How to complete this task: From the line containing "[0:03.00-0:04.00]" through the end of the entries, please repeat every line exactly and nothing more; the pictures do not belong in the copy.

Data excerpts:
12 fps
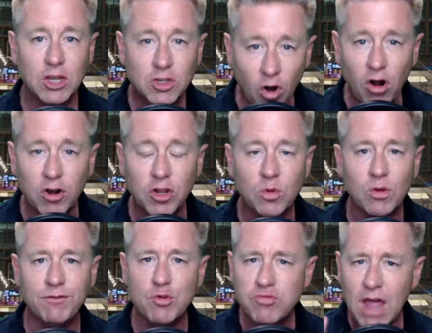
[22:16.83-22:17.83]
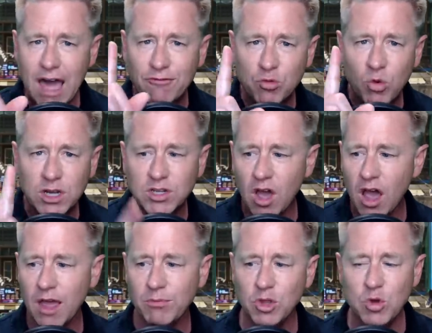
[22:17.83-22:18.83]
And darn you, if you laughed one
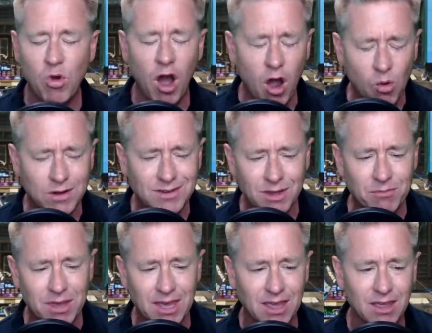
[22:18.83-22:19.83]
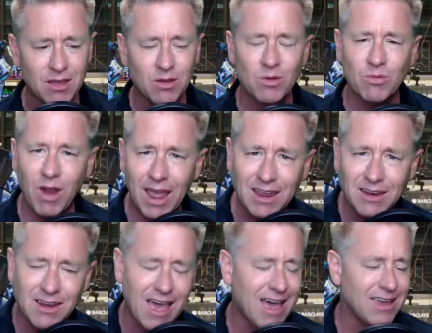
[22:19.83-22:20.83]
time, you owe it to me,
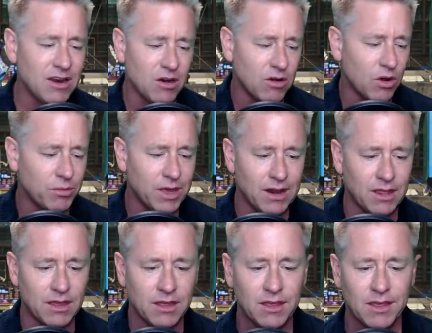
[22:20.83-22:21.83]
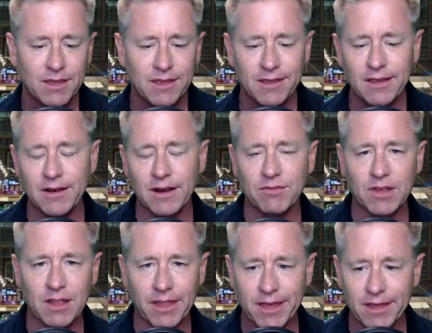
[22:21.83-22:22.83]
right? Nah, you don't owe me anything. You don't have
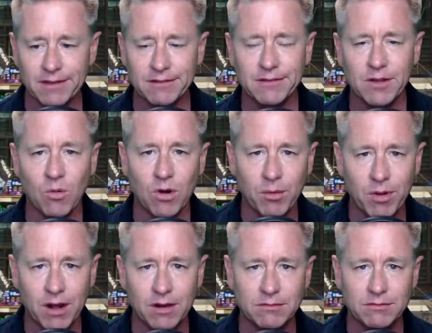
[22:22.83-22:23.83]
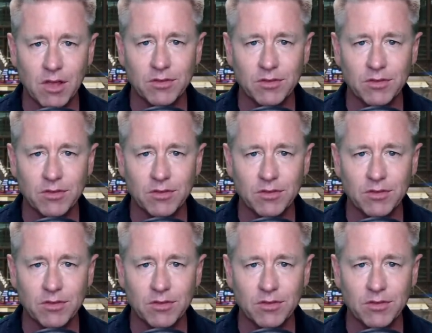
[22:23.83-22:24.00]
to click it. Don't worry about it.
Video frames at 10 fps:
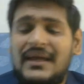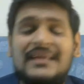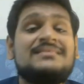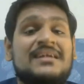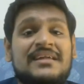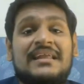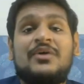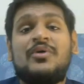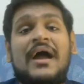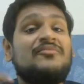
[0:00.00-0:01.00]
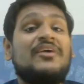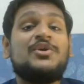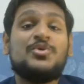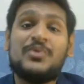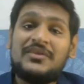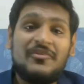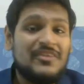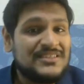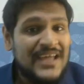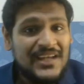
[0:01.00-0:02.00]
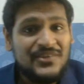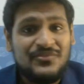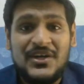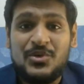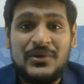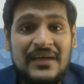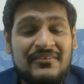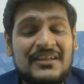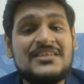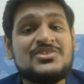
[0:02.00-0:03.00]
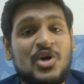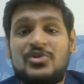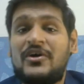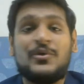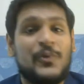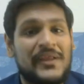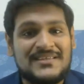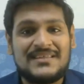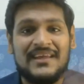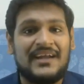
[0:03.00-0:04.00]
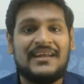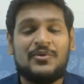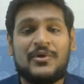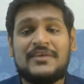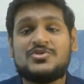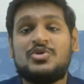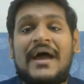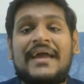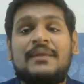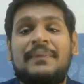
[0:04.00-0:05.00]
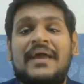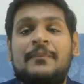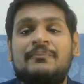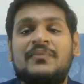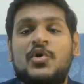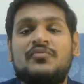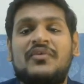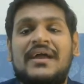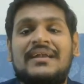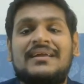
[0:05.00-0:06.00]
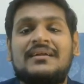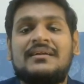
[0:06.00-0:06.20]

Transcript: in sunday live and one to one we will chat one to one i will solve your queries regarding that okay so 9 pm don't forget the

Written response:
[0:03.00-0:04.00]
[0:04.00-0:05.00]
[0:05.00-0:06.00]
[0:06.00-0:06.20]

Transcript: in sunday live and one to one we will chat one to one i will solve your queries regarding that okay so 9 pm don't forget the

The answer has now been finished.